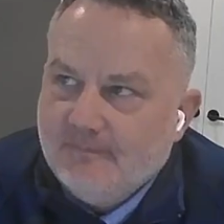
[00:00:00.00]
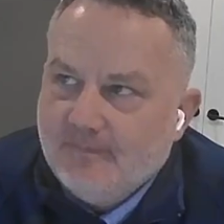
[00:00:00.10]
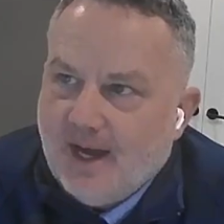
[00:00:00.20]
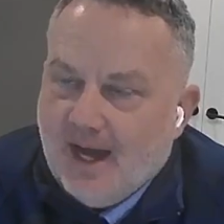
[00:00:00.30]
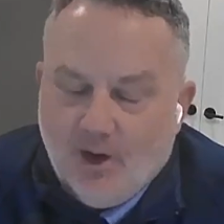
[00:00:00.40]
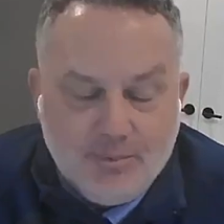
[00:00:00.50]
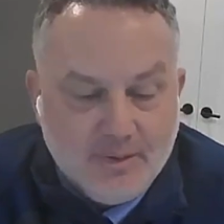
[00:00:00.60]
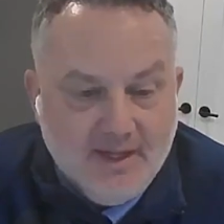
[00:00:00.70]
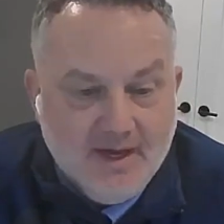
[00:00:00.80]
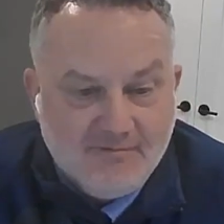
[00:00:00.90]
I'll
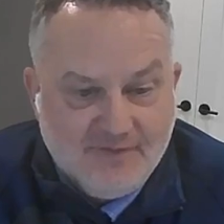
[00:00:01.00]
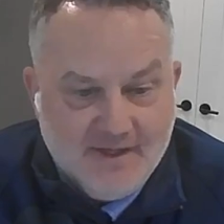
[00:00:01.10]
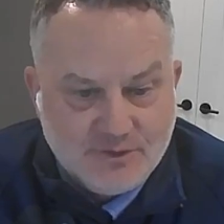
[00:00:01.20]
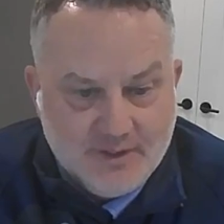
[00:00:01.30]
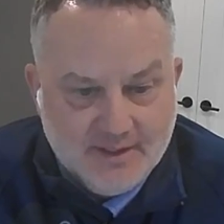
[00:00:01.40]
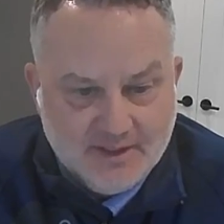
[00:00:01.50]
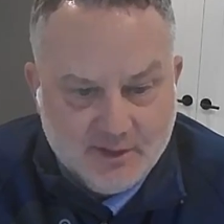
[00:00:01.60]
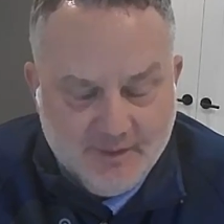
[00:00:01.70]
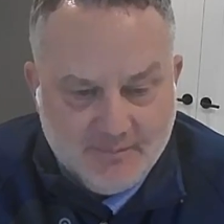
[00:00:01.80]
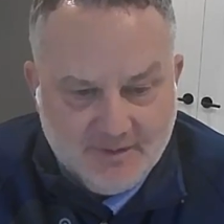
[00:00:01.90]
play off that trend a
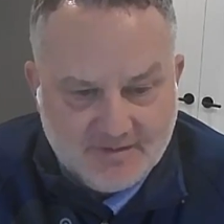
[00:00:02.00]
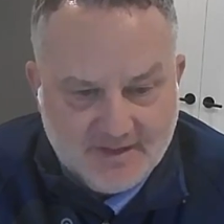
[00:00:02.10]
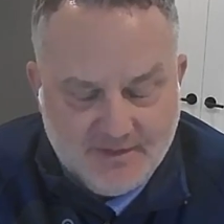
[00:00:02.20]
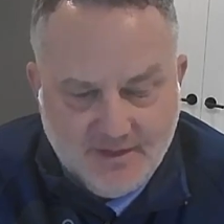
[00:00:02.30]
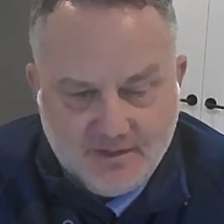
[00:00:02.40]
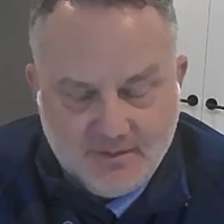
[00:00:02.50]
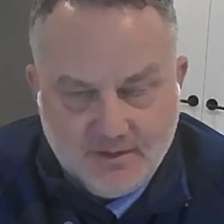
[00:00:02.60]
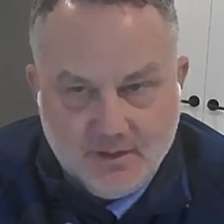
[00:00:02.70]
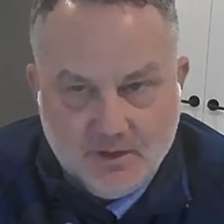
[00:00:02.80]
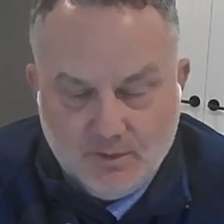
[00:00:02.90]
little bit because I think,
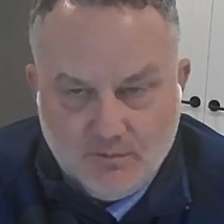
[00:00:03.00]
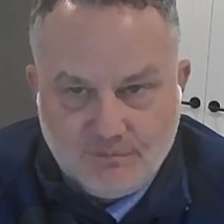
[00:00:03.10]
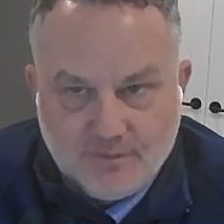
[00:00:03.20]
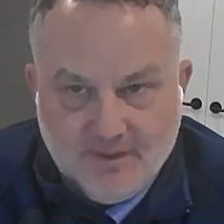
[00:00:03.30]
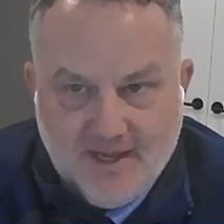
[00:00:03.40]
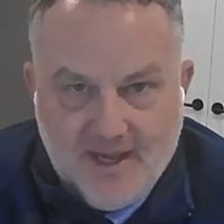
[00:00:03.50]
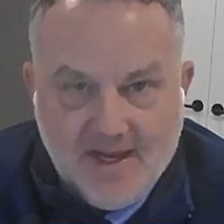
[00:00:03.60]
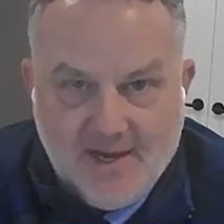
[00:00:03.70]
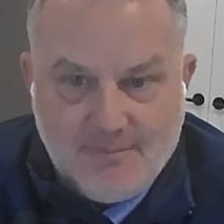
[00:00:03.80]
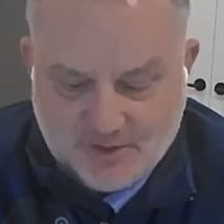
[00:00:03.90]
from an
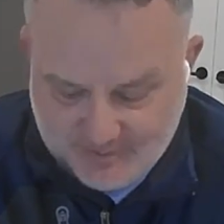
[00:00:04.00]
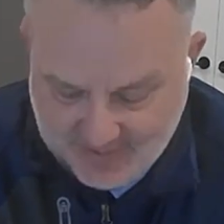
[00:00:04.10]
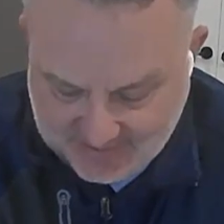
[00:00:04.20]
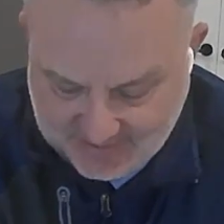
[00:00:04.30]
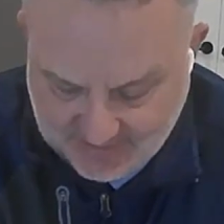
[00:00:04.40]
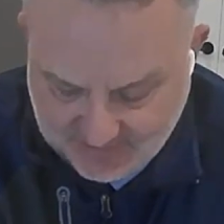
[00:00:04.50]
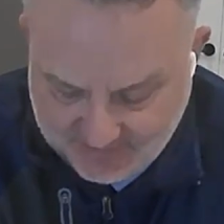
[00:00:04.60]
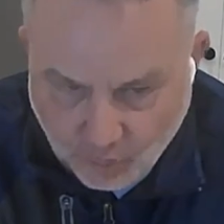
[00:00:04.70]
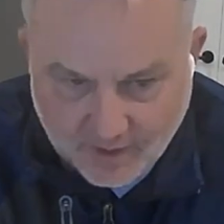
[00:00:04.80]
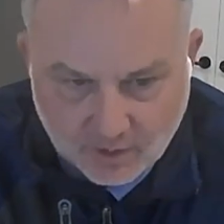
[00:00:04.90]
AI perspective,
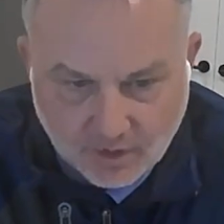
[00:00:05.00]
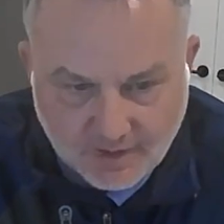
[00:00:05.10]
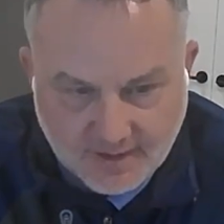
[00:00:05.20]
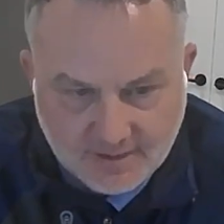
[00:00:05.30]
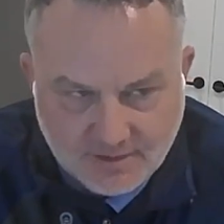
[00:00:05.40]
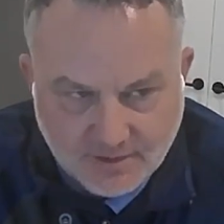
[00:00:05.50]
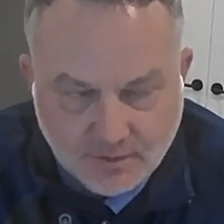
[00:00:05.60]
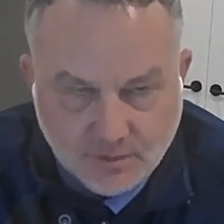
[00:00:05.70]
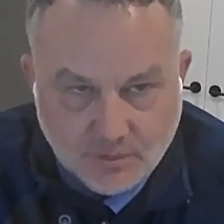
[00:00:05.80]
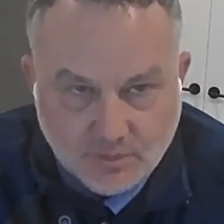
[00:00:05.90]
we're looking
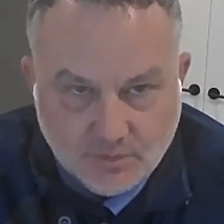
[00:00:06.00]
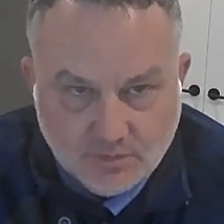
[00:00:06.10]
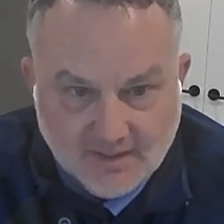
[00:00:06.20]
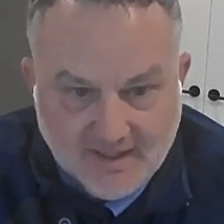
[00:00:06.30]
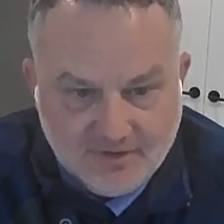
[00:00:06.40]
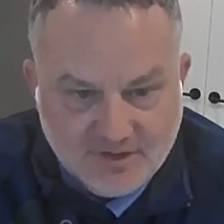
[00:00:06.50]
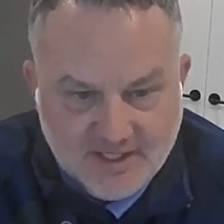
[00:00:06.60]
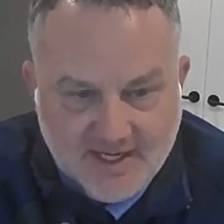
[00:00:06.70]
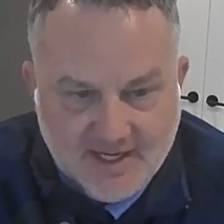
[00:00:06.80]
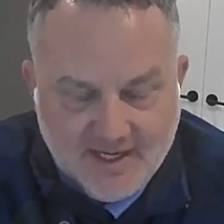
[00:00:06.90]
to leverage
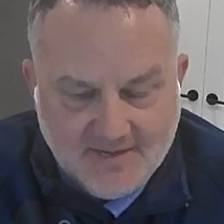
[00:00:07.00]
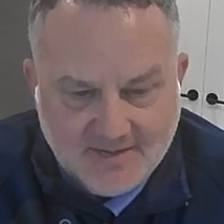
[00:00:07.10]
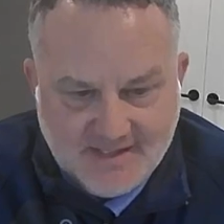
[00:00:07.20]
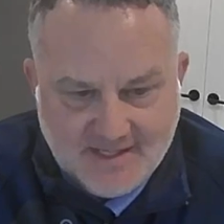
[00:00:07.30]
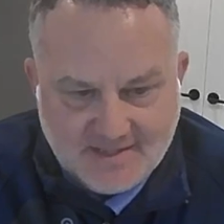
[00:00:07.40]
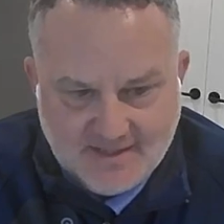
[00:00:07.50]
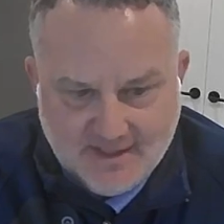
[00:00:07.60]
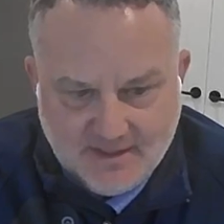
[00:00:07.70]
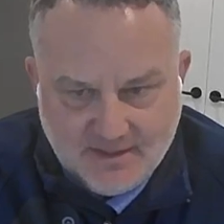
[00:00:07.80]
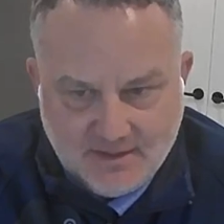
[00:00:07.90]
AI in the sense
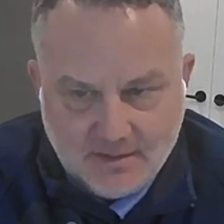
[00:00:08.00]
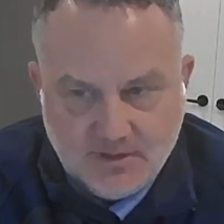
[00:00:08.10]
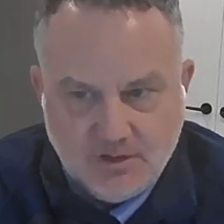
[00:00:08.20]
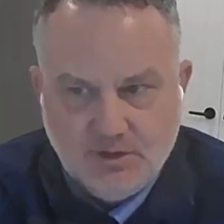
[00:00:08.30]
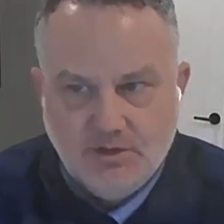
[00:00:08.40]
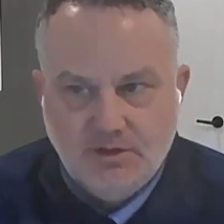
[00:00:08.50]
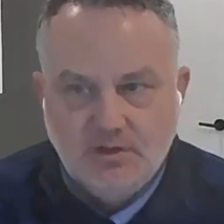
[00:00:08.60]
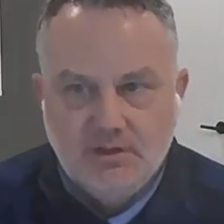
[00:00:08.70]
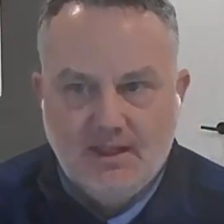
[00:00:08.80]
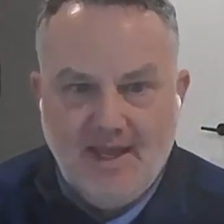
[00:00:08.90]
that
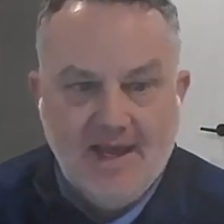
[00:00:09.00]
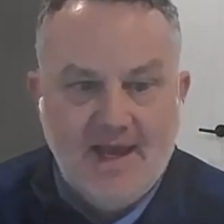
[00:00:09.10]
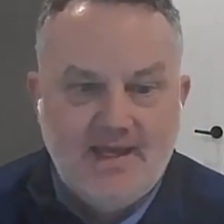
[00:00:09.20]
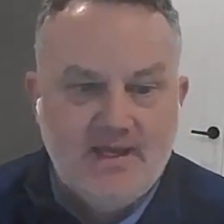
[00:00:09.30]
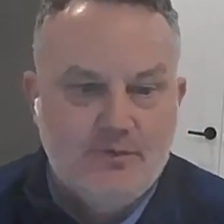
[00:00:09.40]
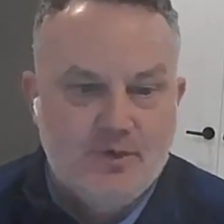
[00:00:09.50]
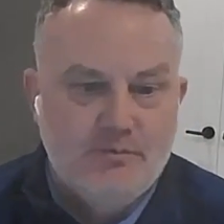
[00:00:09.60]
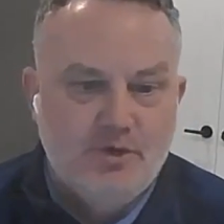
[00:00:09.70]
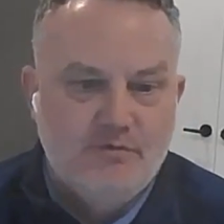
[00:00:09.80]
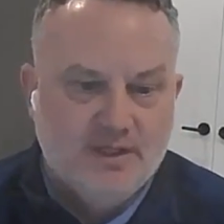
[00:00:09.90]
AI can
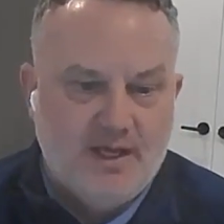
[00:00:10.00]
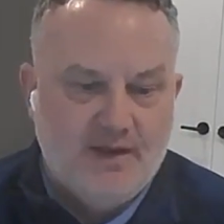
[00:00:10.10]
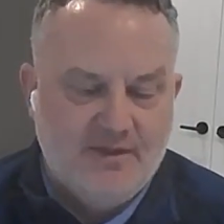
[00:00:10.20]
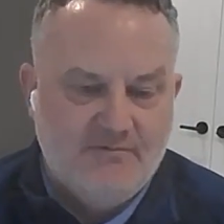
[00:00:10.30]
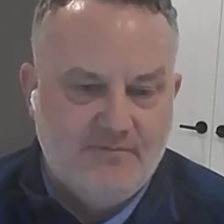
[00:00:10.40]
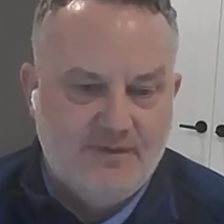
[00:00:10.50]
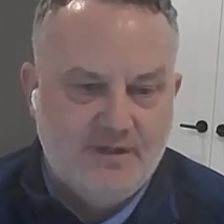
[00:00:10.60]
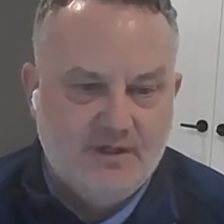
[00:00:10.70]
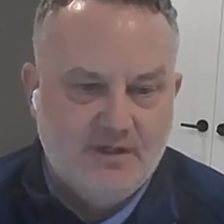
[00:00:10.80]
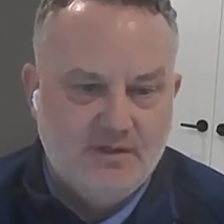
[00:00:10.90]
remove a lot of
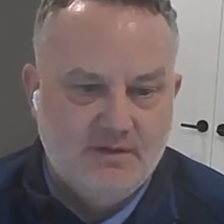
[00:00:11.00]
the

++++++++++

_WORK ITEM_. Restate the data exactly, though only from the line that contains "[00:00:01.40]" through its last line, both ends included and with the pictures left out.

_PROBLEM SOLUTION_.
[00:00:01.40]
[00:00:01.50]
[00:00:01.60]
[00:00:01.70]
[00:00:01.80]
[00:00:01.90]
play off that trend a
[00:00:02.00]
[00:00:02.10]
[00:00:02.20]
[00:00:02.30]
[00:00:02.40]
[00:00:02.50]
[00:00:02.60]
[00:00:02.70]
[00:00:02.80]
[00:00:02.90]
little bit because I think,
[00:00:03.00]
[00:00:03.10]
[00:00:03.20]
[00:00:03.30]
[00:00:03.40]
[00:00:03.50]
[00:00:03.60]
[00:00:03.70]
[00:00:03.80]
[00:00:03.90]
from an
[00:00:04.00]
[00:00:04.10]
[00:00:04.20]
[00:00:04.30]
[00:00:04.40]
[00:00:04.50]
[00:00:04.60]
[00:00:04.70]
[00:00:04.80]
[00:00:04.90]
AI perspective,
[00:00:05.00]
[00:00:05.10]
[00:00:05.20]
[00:00:05.30]
[00:00:05.40]
[00:00:05.50]
[00:00:05.60]
[00:00:05.70]
[00:00:05.80]
[00:00:05.90]
we're looking
[00:00:06.00]
[00:00:06.10]
[00:00:06.20]
[00:00:06.30]
[00:00:06.40]
[00:00:06.50]
[00:00:06.60]
[00:00:06.70]
[00:00:06.80]
[00:00:06.90]
to leverage
[00:00:07.00]
[00:00:07.10]
[00:00:07.20]
[00:00:07.30]
[00:00:07.40]
[00:00:07.50]
[00:00:07.60]
[00:00:07.70]
[00:00:07.80]
[00:00:07.90]
AI in the sense
[00:00:08.00]
[00:00:08.10]
[00:00:08.20]
[00:00:08.30]
[00:00:08.40]
[00:00:08.50]
[00:00:08.60]
[00:00:08.70]
[00:00:08.80]
[00:00:08.90]
that
[00:00:09.00]
[00:00:09.10]
[00:00:09.20]
[00:00:09.30]
[00:00:09.40]
[00:00:09.50]
[00:00:09.60]
[00:00:09.70]
[00:00:09.80]
[00:00:09.90]
AI can
[00:00:10.00]
[00:00:10.10]
[00:00:10.20]
[00:00:10.30]
[00:00:10.40]
[00:00:10.50]
[00:00:10.60]
[00:00:10.70]
[00:00:10.80]
[00:00:10.90]
remove a lot of
[00:00:11.00]
the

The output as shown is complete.